Content starts
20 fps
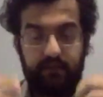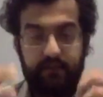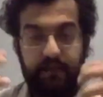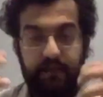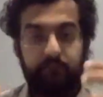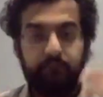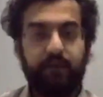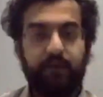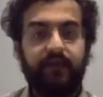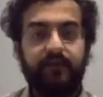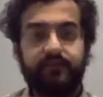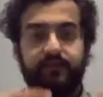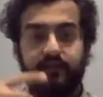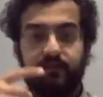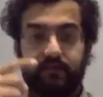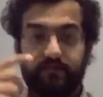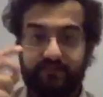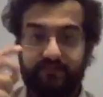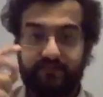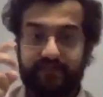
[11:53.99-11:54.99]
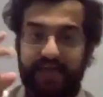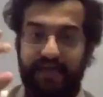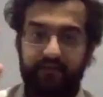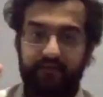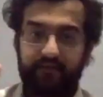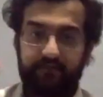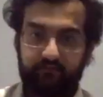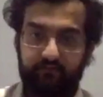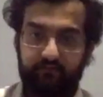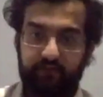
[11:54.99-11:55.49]
they made
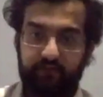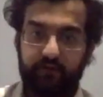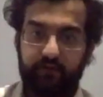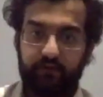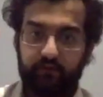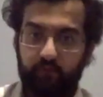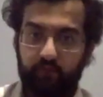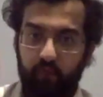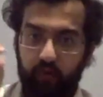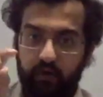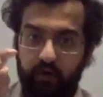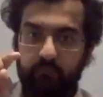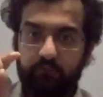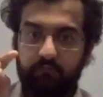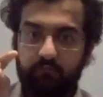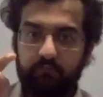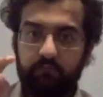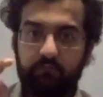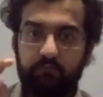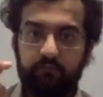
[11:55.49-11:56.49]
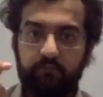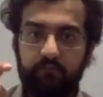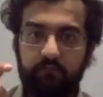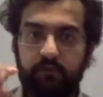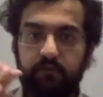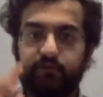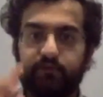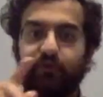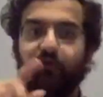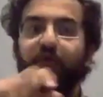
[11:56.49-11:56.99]
that very worm
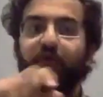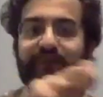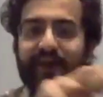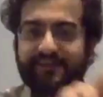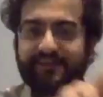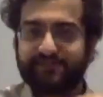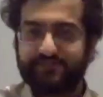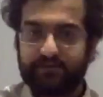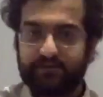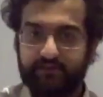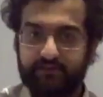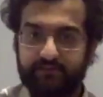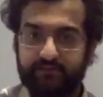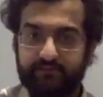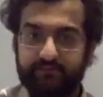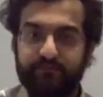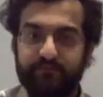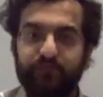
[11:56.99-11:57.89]
to go faster,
Content ends
Task prompt: Apart from the pictures, every line of the data above should be given again exactly.

Exercise output:
20 fps
[11:53.99-11:54.99]
[11:54.99-11:55.49]
they made
[11:55.49-11:56.49]
[11:56.49-11:56.99]
that very worm
[11:56.99-11:57.89]
to go faster,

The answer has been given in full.